The thing we loved the most about the headphones is the detachable mic. While the sound quality is incredibly impressive, as you will see later, it is the mic that puts most of its competitors to shame. The omnidirectional mic can be plugged in and out at will and features a wind filter as well. The headphones have a volume knob directly on the earpiece and that combined with a power button makes for an incredibly minimalistic yet powerful design philosophy. The included sound card is more than capable of driving the 32 ohm, 50mm drivers of the BlackShark V2 but as always, if you want more punch, you can always hook it up to a professional amplifier if need be. Without any further ado, let’s get into the performance and sound stage.
Performance and sound stage
THX is a very well known name in the audio community and the company provides one of the most robust certifications for audio equipment. When Razer acquired THX, there were some concerns that the THX certification would become diluted by offering certifications to sub-par equipment. Razer initially rolled out the Opus – which was a fully THX-certified headphone. The BlackShark V2, while not fully THX compliant has the THX Spatial Audio rating – which is still impressive. We are pleased to say, however, that the BlackShark V2 passes with flying colors when it comes to audio performance.
We tested the headphone both with its included USB Sound Card and an Onkyo NR 747 receiver (which is completely THX certified). The difference in quality while going from the sound card to the receiver was marginal – which is impressive considering the latter was a $1000 amplifier when it was launched.

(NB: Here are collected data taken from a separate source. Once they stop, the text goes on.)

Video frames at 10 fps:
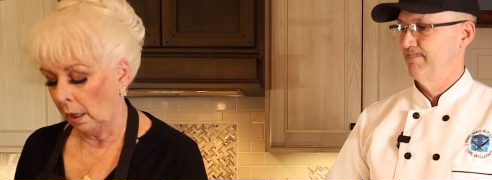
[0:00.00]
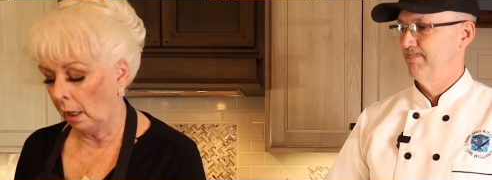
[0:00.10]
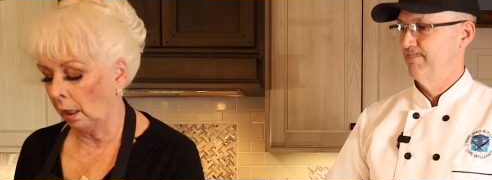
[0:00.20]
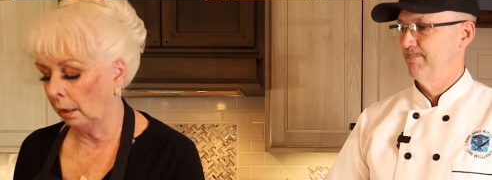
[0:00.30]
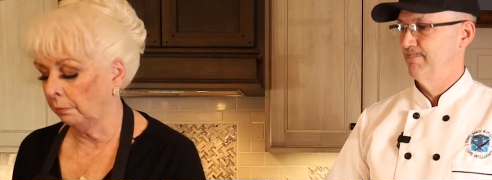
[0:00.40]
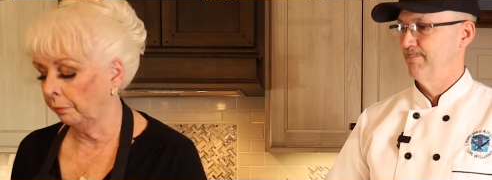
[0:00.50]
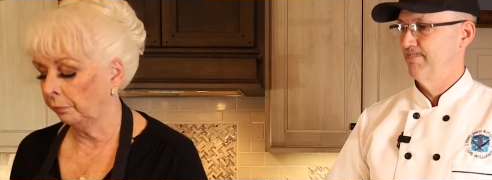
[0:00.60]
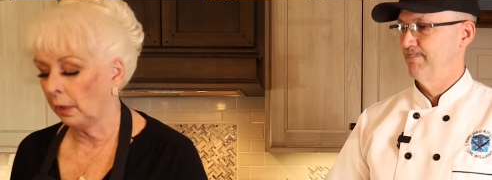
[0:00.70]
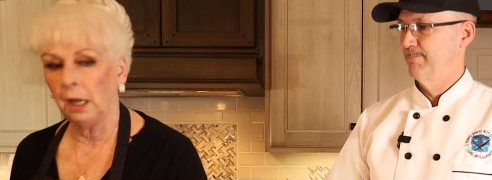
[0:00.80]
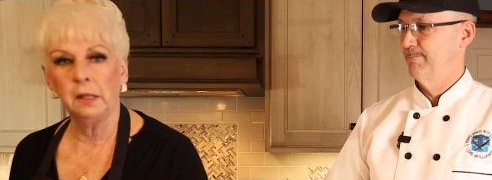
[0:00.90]
Speaker 1: um,
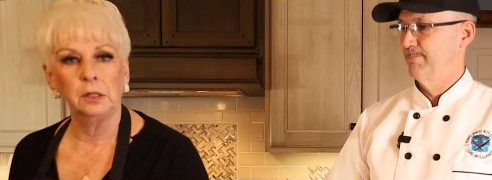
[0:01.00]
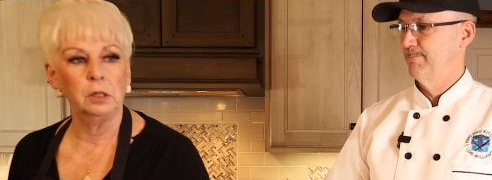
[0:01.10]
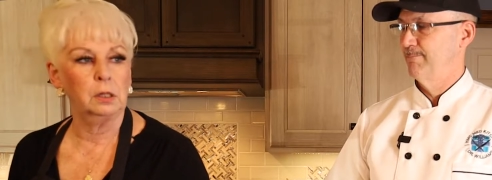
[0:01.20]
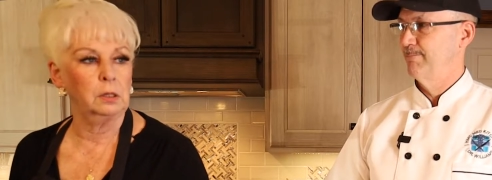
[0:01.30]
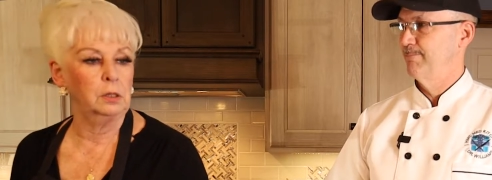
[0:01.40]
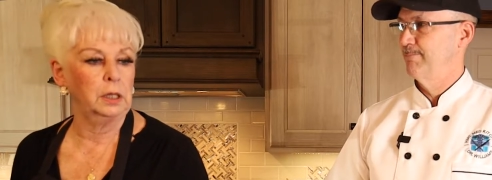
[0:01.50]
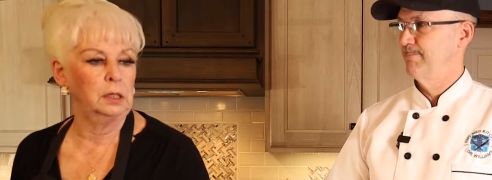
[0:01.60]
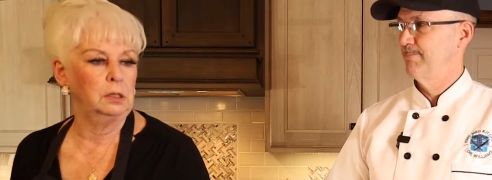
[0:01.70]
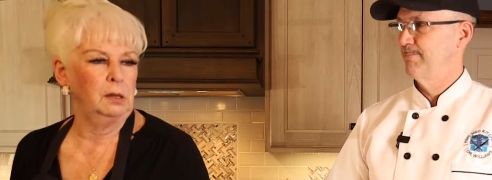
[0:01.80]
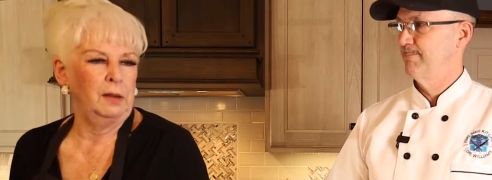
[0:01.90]
and then you can cook
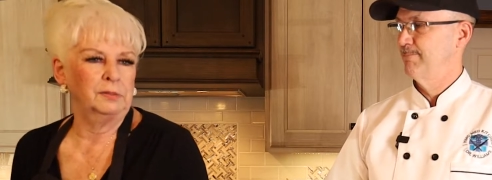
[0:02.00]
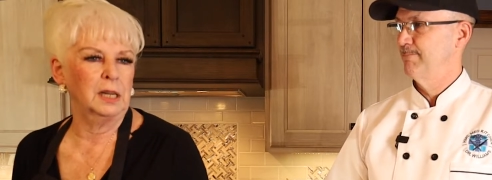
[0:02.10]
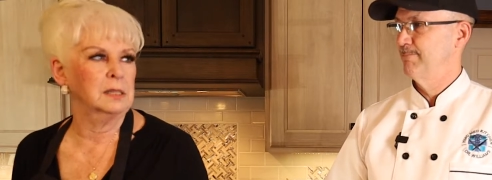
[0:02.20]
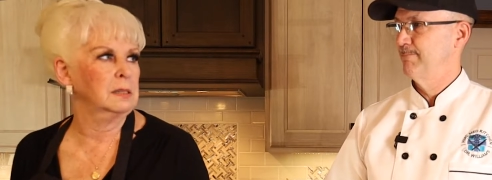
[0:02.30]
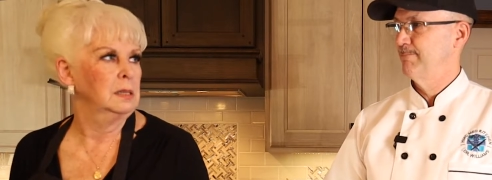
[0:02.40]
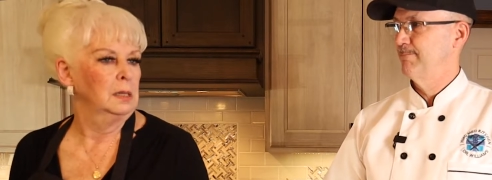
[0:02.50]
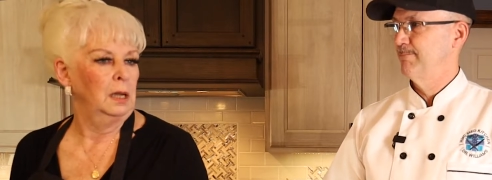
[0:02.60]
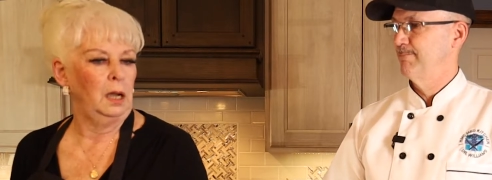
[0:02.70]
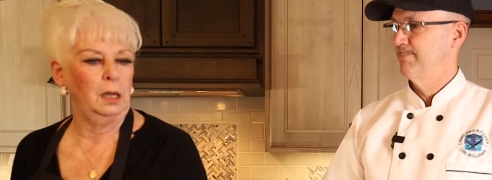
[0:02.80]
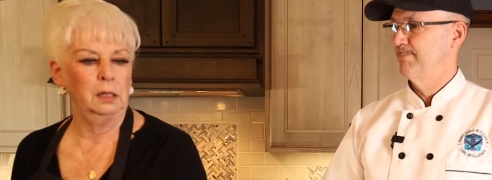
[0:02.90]
it, and you'll have
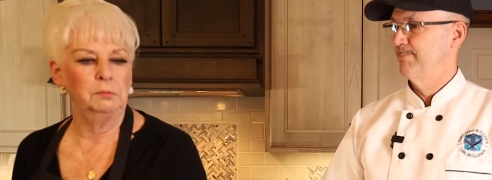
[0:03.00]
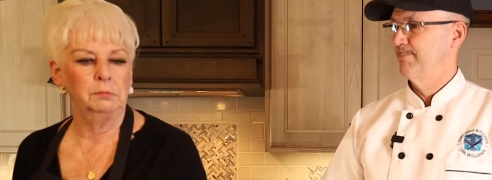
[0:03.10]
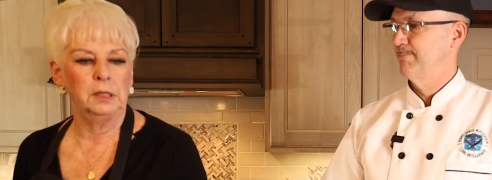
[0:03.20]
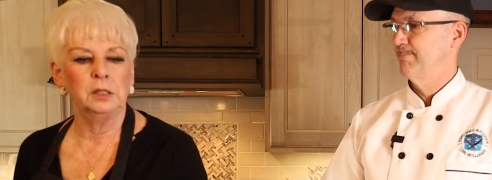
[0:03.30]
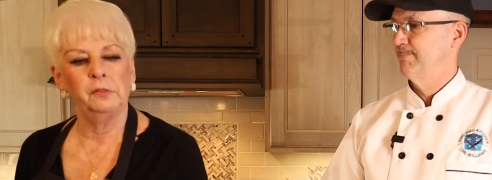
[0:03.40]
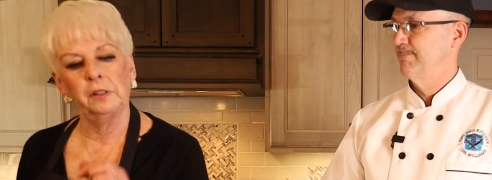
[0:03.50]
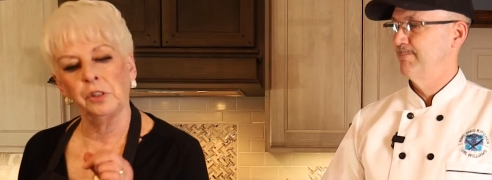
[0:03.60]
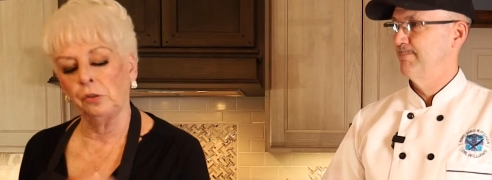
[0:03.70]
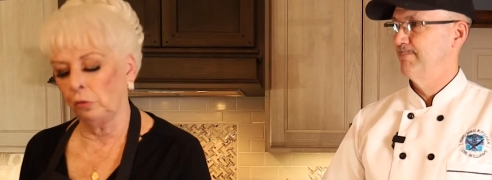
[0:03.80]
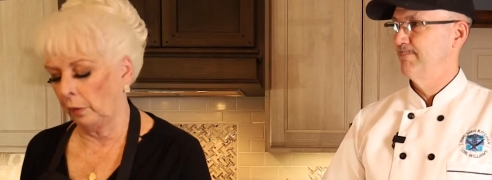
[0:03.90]
nice um,
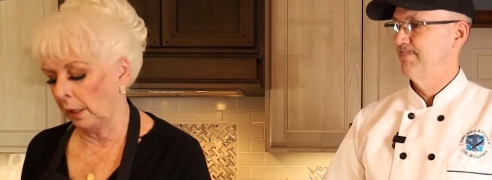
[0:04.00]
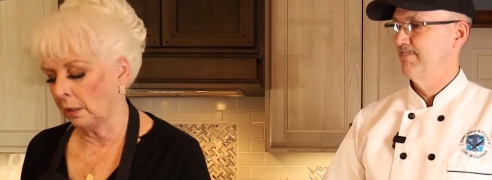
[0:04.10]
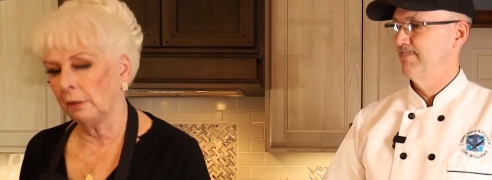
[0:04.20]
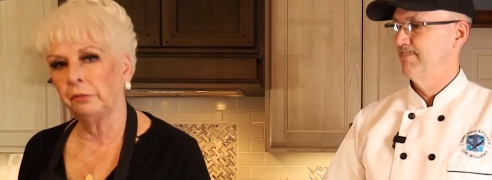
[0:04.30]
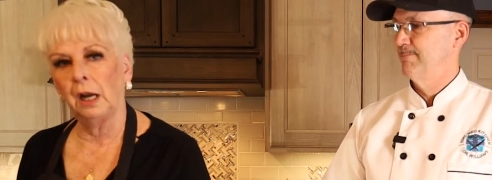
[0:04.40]
individual grains of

The soundstage is crisp, analytical (without being too sterile and cold), and has just enough warmth for music without being overbearing. The soundstage we experienced on the Blackshark V2 comes close to premium gaming headphones such as the Sennheiser GSP 670 – which is an incredible feat considering this is 1/3 the price. The headphone is obviously designed with esports in mind and it performs exceptionally well but the tuning of the drivers makes listening to music and watching movies a sublime experience as well. This thing clearly has a ton of tricks up its sleeve.

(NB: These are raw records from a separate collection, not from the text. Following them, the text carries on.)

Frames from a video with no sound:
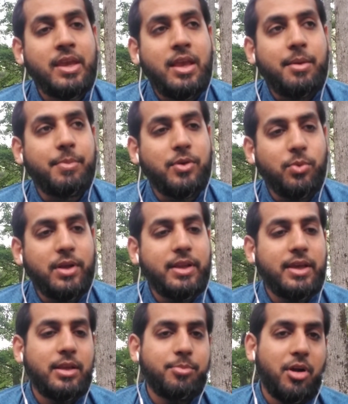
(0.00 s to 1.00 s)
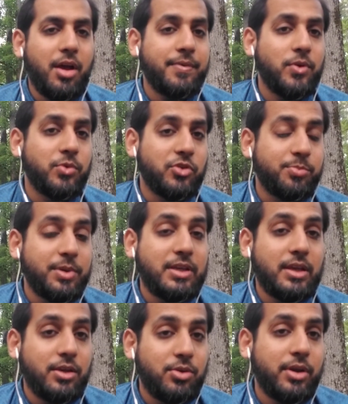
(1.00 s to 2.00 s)
But one day the Prophet was
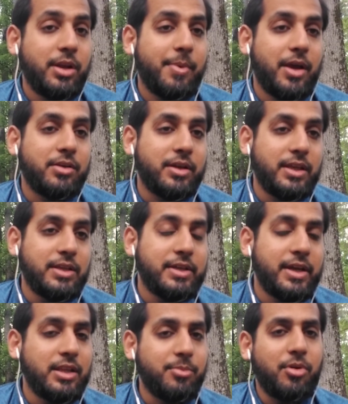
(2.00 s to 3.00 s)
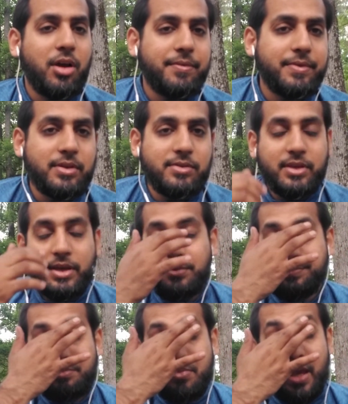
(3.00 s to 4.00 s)
speaking good about Khadija, and the Prophet said,
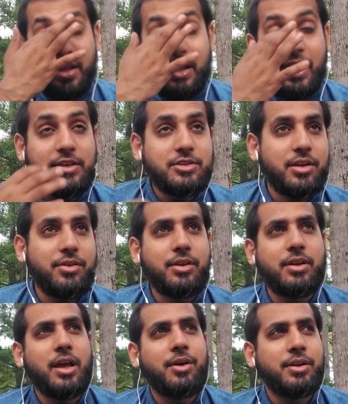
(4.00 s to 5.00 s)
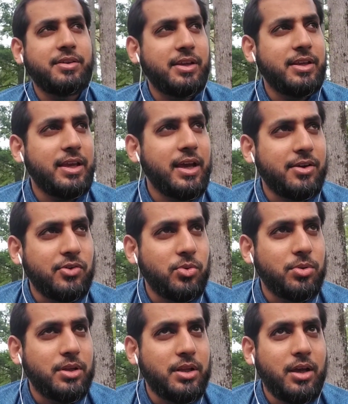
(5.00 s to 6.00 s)
and Aisha radiallahu anha said, "Ya
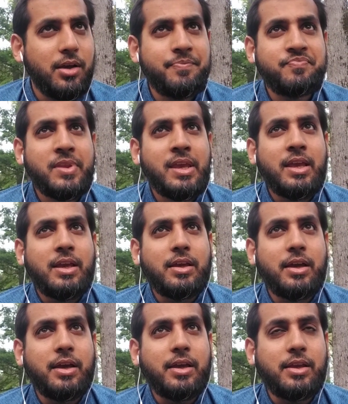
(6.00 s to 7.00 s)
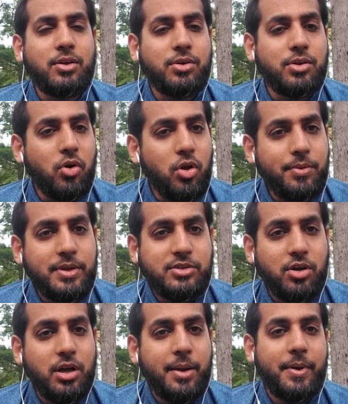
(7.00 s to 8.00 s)
Rasulullah, you always
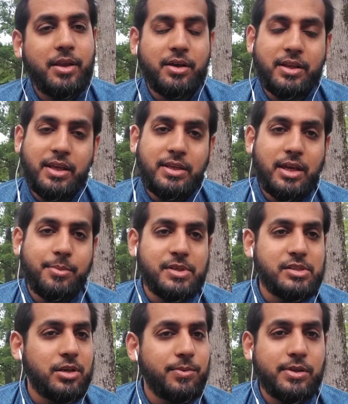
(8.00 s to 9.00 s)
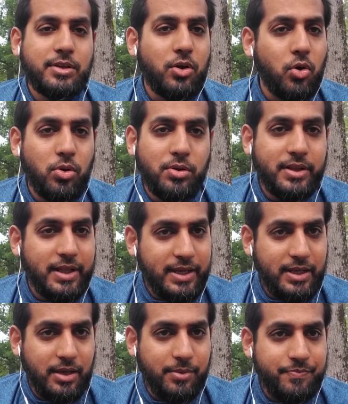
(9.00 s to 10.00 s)
talk about Khadija, but she was an old lady,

The head mounting pressure from the headband is just right and the weight is nonexistent (compared to some of the phones we have tested).
All that said, the most impressive thing, perhaps, is the mic. The mic of the BlackShark V2 punches above its weight class and has an incredibly high-quality profile. We are used to companies shipping great headphones but cheapening out on the mic so your voice sounds tinny when recorded. These companies usually market this as an intended feature for enhanced voice clarity but the real reason is that a good microphone costs money. The mic of the BlackShark V2 is almost reference quality in its recording profile and the included wind filter and omni direction design is absolutely perfect for high-quality voice transmission.
The Razer BlackShark V2 has, to our ears, a sound stage that is one of the best in this class. Audio experiences can be very subjective but it is clear that Razer has an absolute winner on their hands. It is one of the most comfortable headphones we have tested (if not the most) and was barely noticeable over long sessions. What is not subjective, however, is how good the microphone is when compared to all of its competitors. It is also because of that reason that we are happy to award the Razer BlackShark V2 our “Editor’s Choice Award” as well.
We also expect its younger sibling, the BlackShark V2X, to become the go-to headphone at the $59 price point for those that want a slightly cheaper device. The V2’s build quality, design, and features are clearly premium and customers should love what they get for their money.